Моя спальня находилась чуть не за четверть мили от этой комнаты, под самой крышей, в конце длинной галереи, а ведь никто не поймет, какое это бедствие для застенчивого человека, у которого нет ни малейшего желания встречаться с кем-нибудь на лестнице. Это была самая мрачная из всех спален, способных навевать кошмары на спящих, и вся мебель в ней, начиная с кровати под балдахином на четырех столбиках и кончая двумя старинными серебряными подсвечниками, была высокого роста, с прямыми плечами и осиной талией. Внизу, в моей гостиной, стоило мне выглянуть из-за своей ширмы, как ветер бросался на меня не хуже бешеного быка; если же я сидел в кресле, огонь обжигал меня до того, что лицо мое становилось красным, как новый кирпич. Камин был очень высокий, а над ним висело скверное зеркало, точнее — волнистое зеркало, и даже когда я вставал во весь рост, оно показывало мне только верхнюю часть моего черепа, а ведь ни один череп не назовешь красивым, если верхушка его срезана на уровне бровей. Когда же я становился спиной к огню, темные своды мрака над ширмой и за нею притягивали мой взор, и в неясной дали подборы всех десяти штор на пяти окнах закручивались, переплетались и расползались по стене, словно гигантские черви.

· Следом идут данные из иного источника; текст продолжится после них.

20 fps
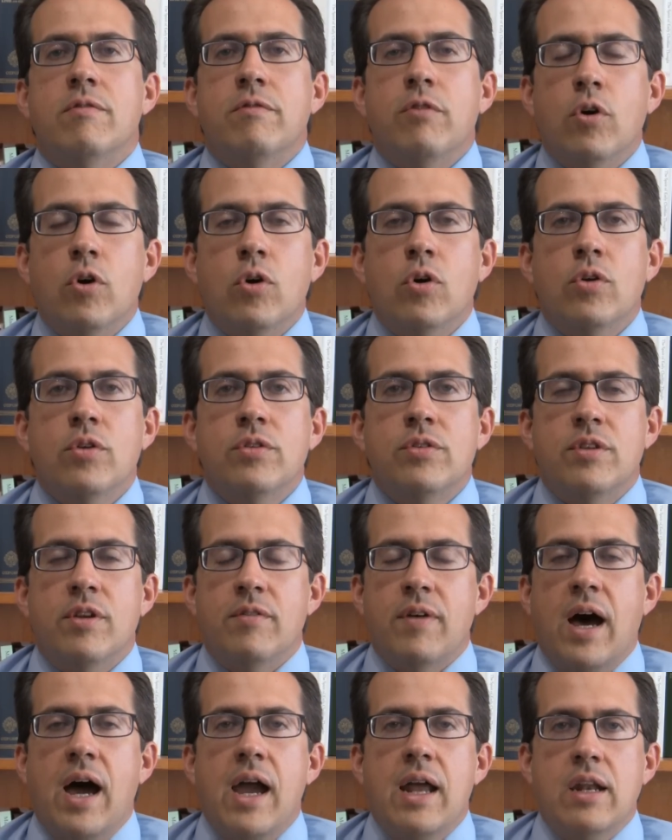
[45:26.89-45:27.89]
full
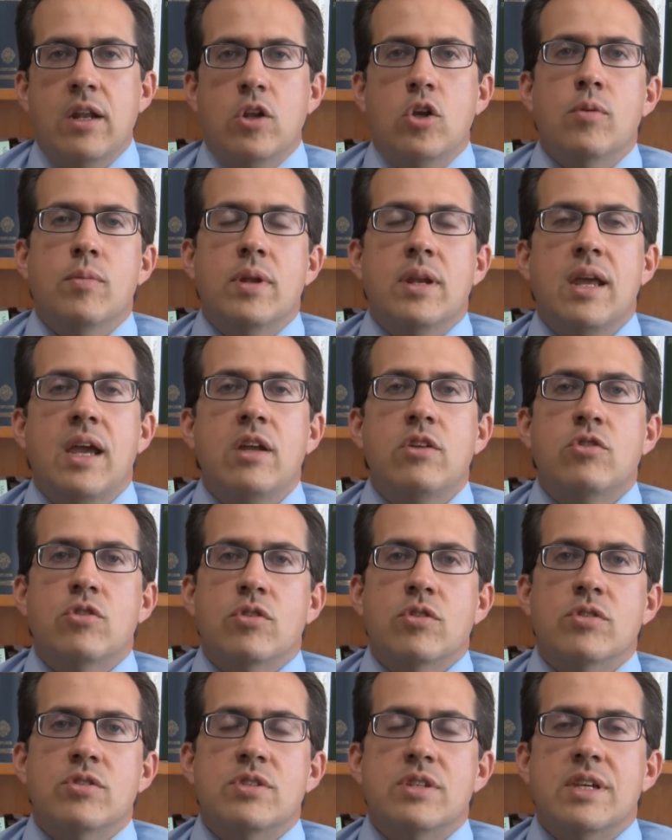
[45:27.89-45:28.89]
divine and human
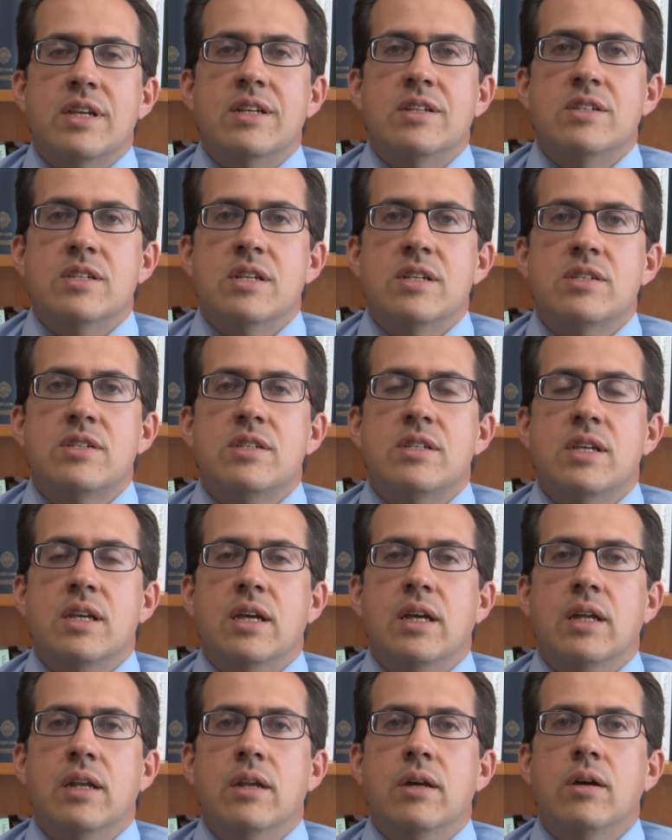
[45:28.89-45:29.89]
natures exist
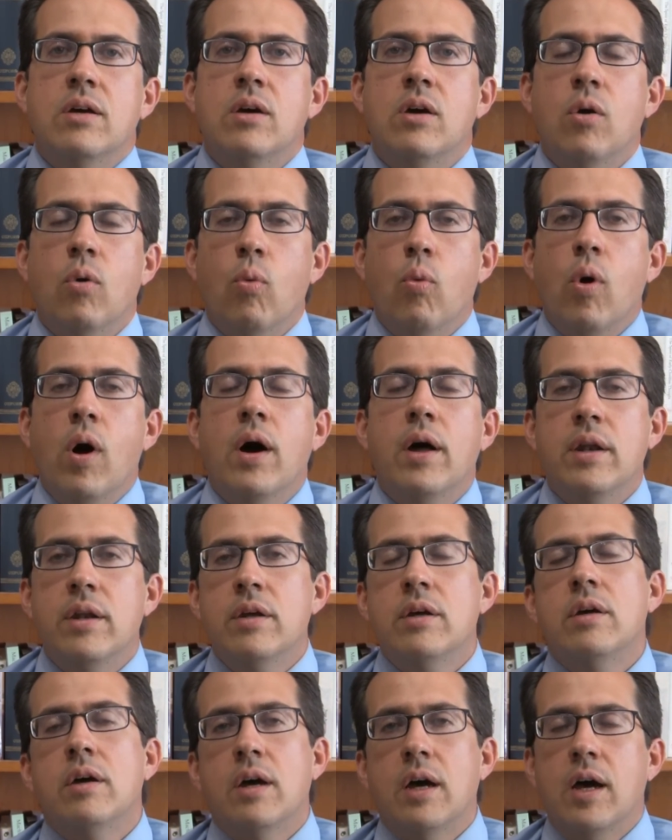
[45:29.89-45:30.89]
in
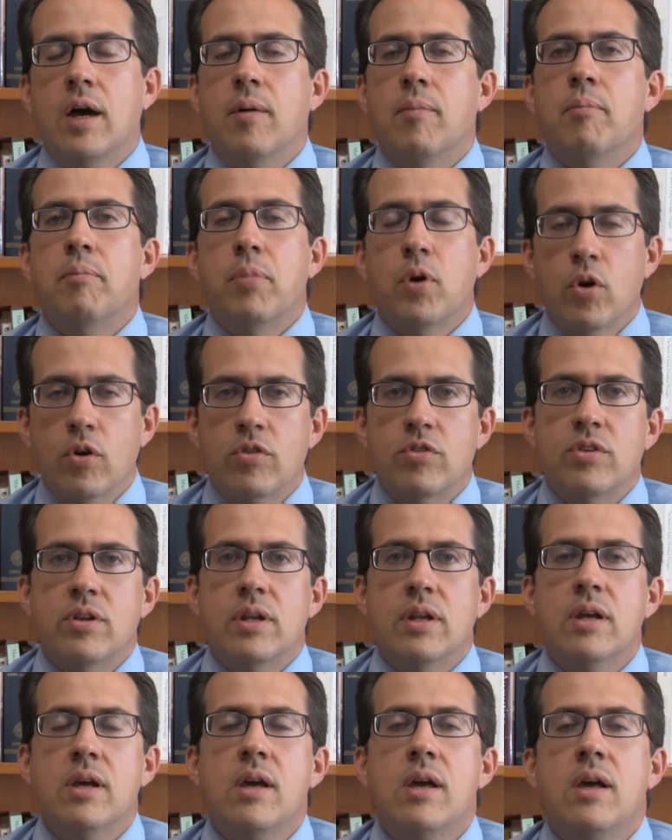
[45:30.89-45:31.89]
one um,
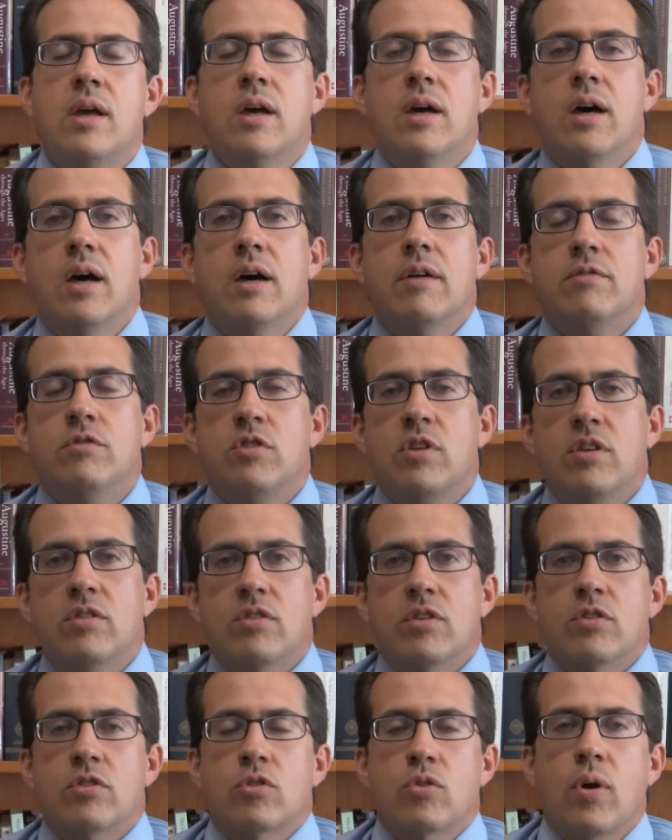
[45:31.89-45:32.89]
person of
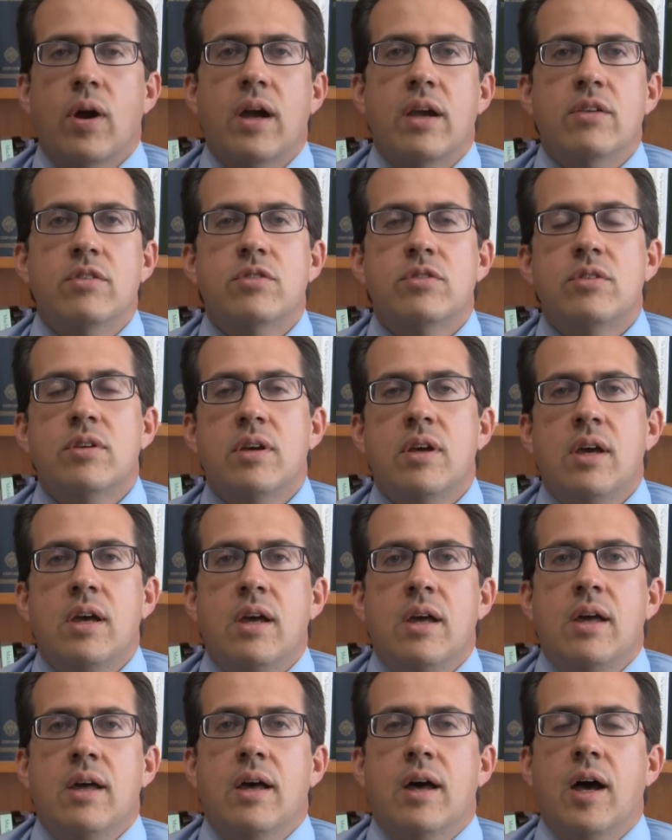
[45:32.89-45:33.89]
Jesus Christ.
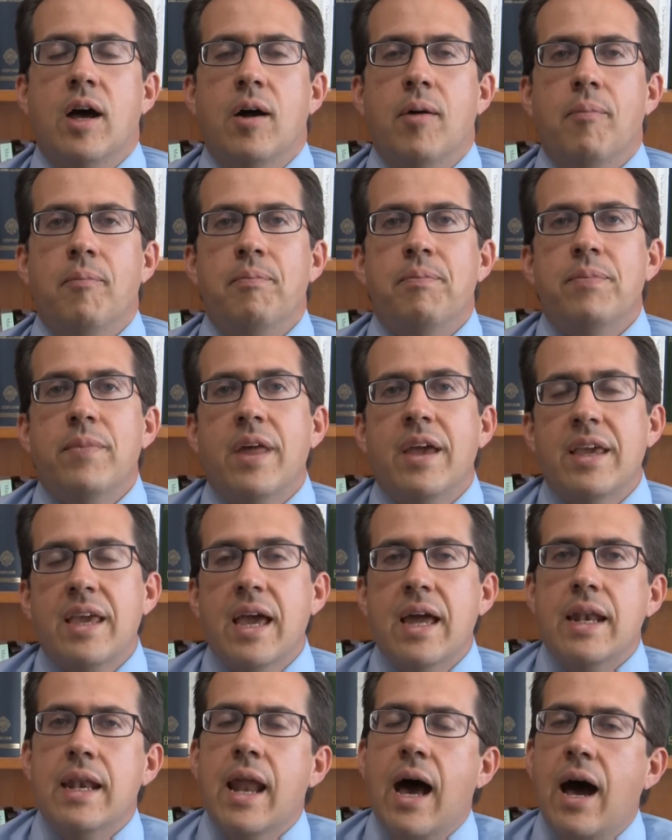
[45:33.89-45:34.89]
Um,
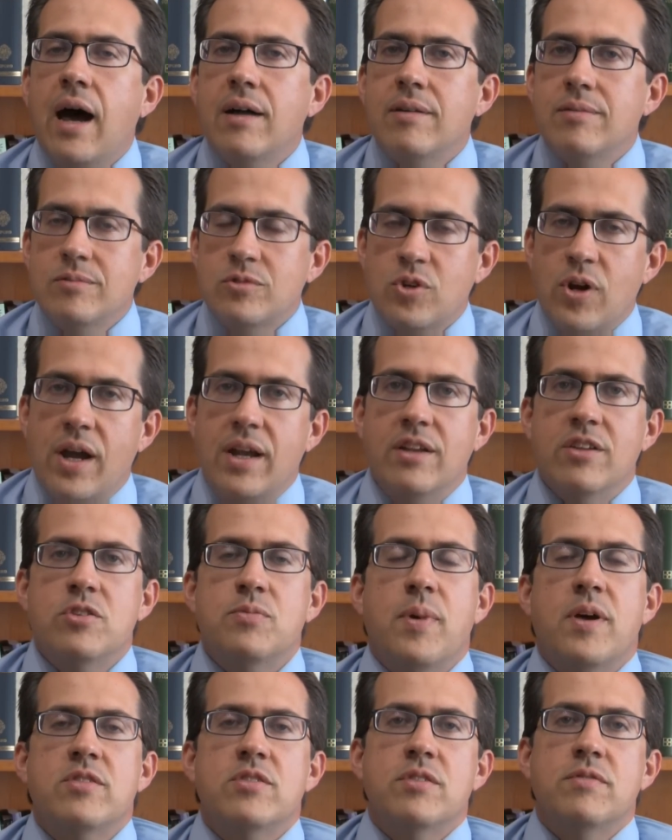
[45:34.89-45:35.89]
again, not trying to
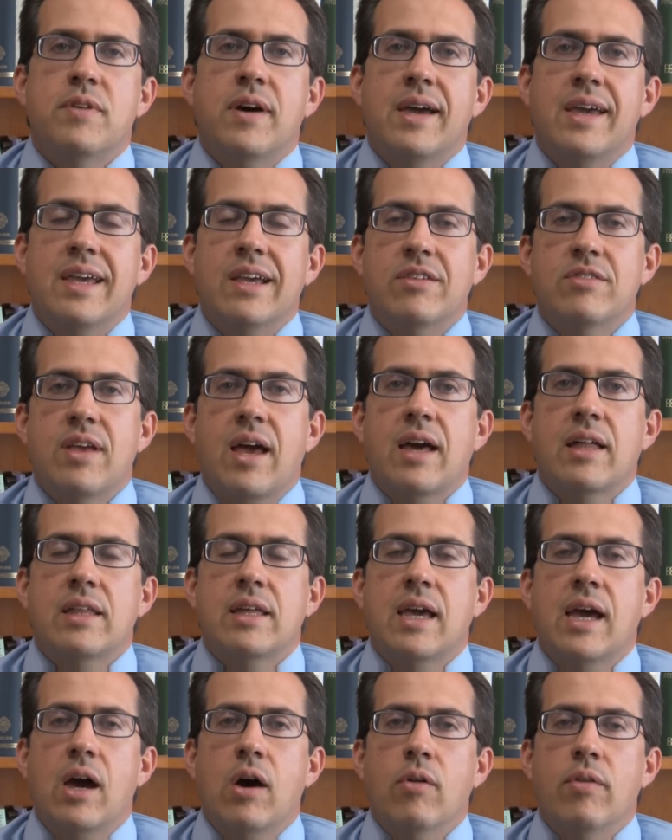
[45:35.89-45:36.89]
specify
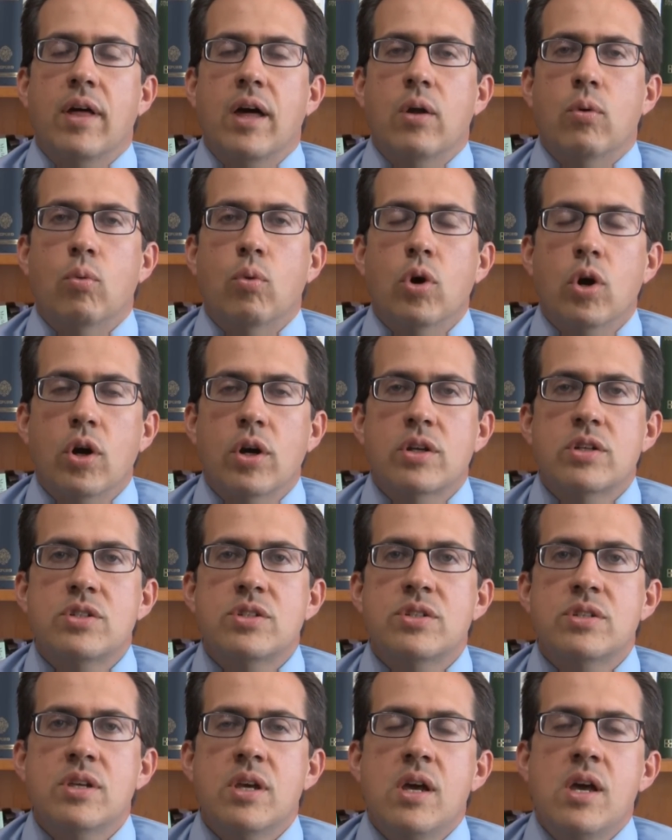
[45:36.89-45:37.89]
exactly how that
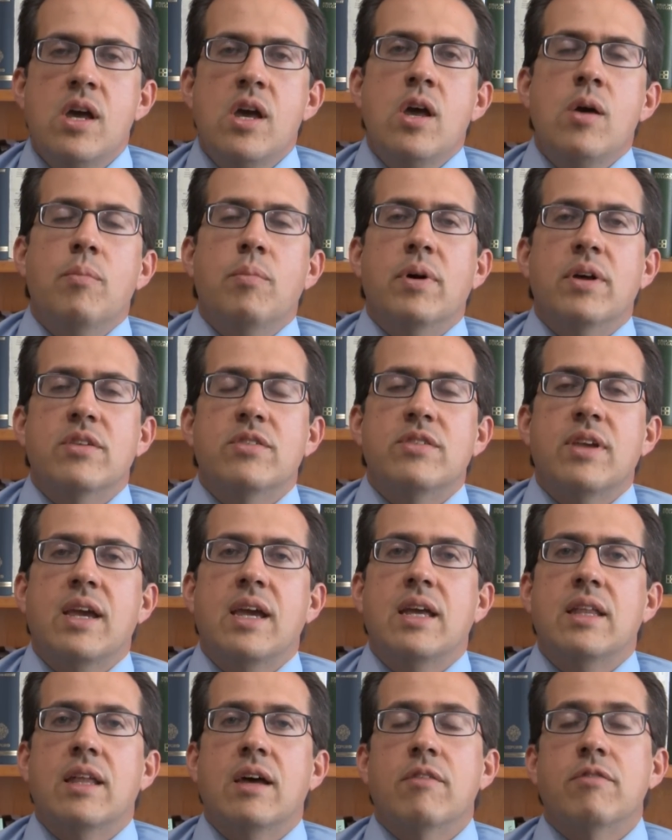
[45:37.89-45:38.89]
works, but
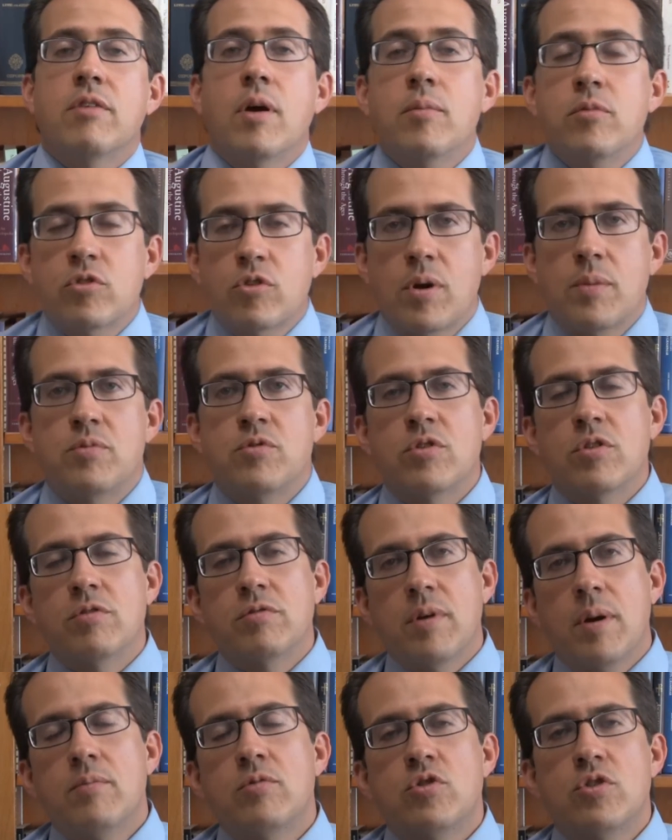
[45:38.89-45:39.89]
saying that from Scripture,
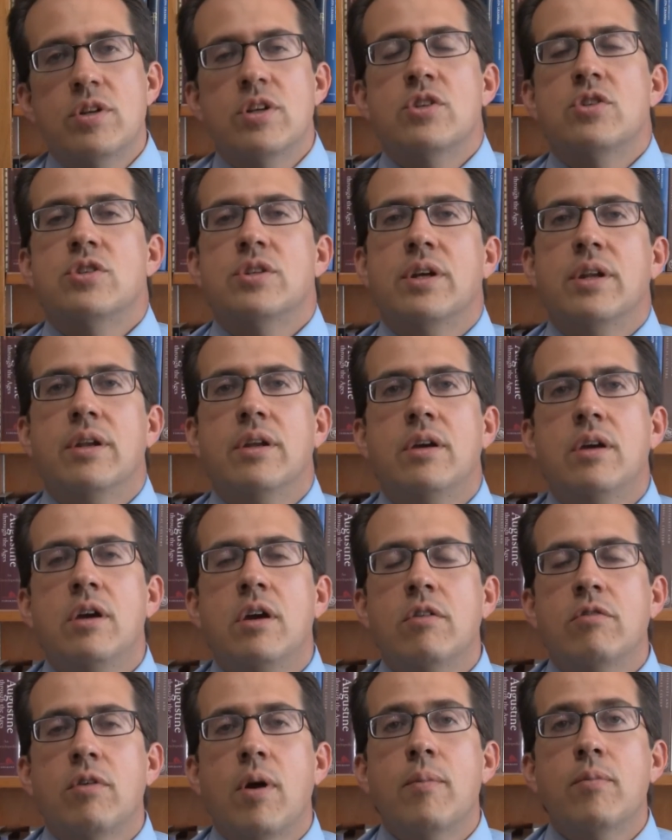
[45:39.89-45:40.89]
from tradition,
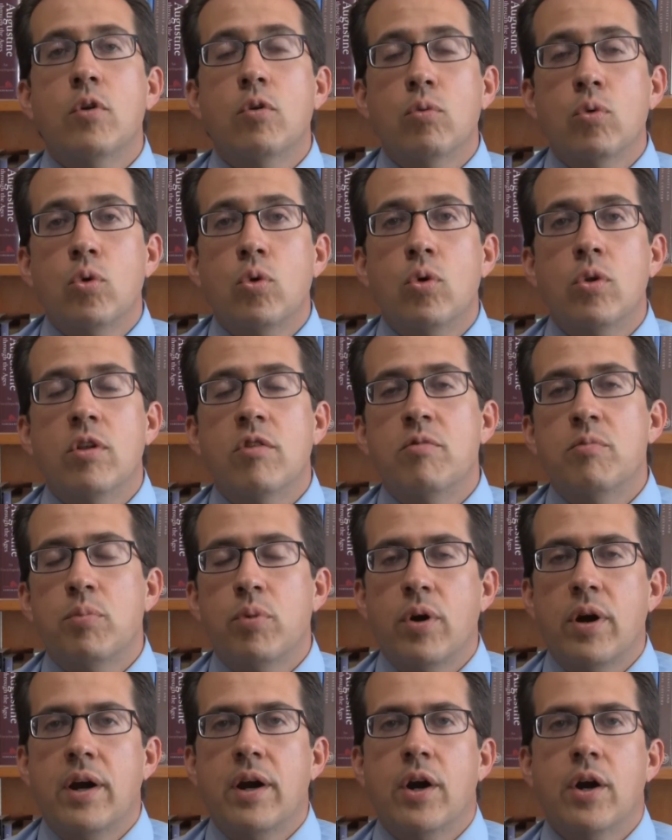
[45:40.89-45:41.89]
from the rule of
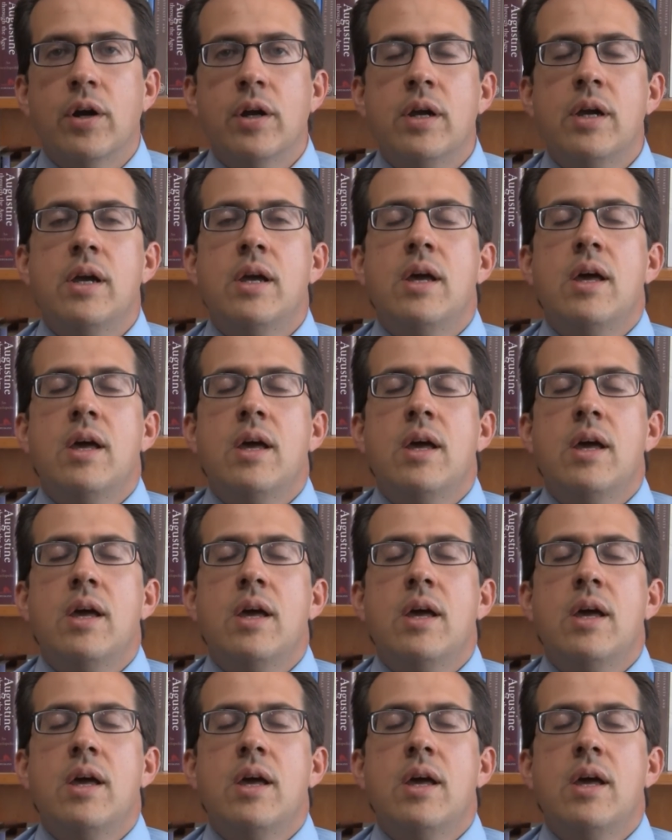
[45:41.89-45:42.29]
prayer,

Мне кажется, что все замеченное мною во мне самом другие люди, сходные со мной по характеру, тоже наблюдают в самих себе; поэтому решаюсь сказать, что когда я путешествую, то едва я куда-нибудь приеду, как мне уже не терпится оттуда уехать. И вот, не успел я отужинать жареной курицей и подогретым портвейном, как уже во всех подробностях объяснил слуге порядок своего отъезда на следующее утро. Завтрак и счет в восемь. Экипаж в девять. Пара лошадей, а если будет нужно, то и четверня.
Сколь я ни был утомлен, ночь показалась мне с неделю длиной. В передышках между кошмарами я думал об Анджеле, и меня все больше угнетала мысль, что я нахожусь на кратчайшем пути в Гретна-Грин.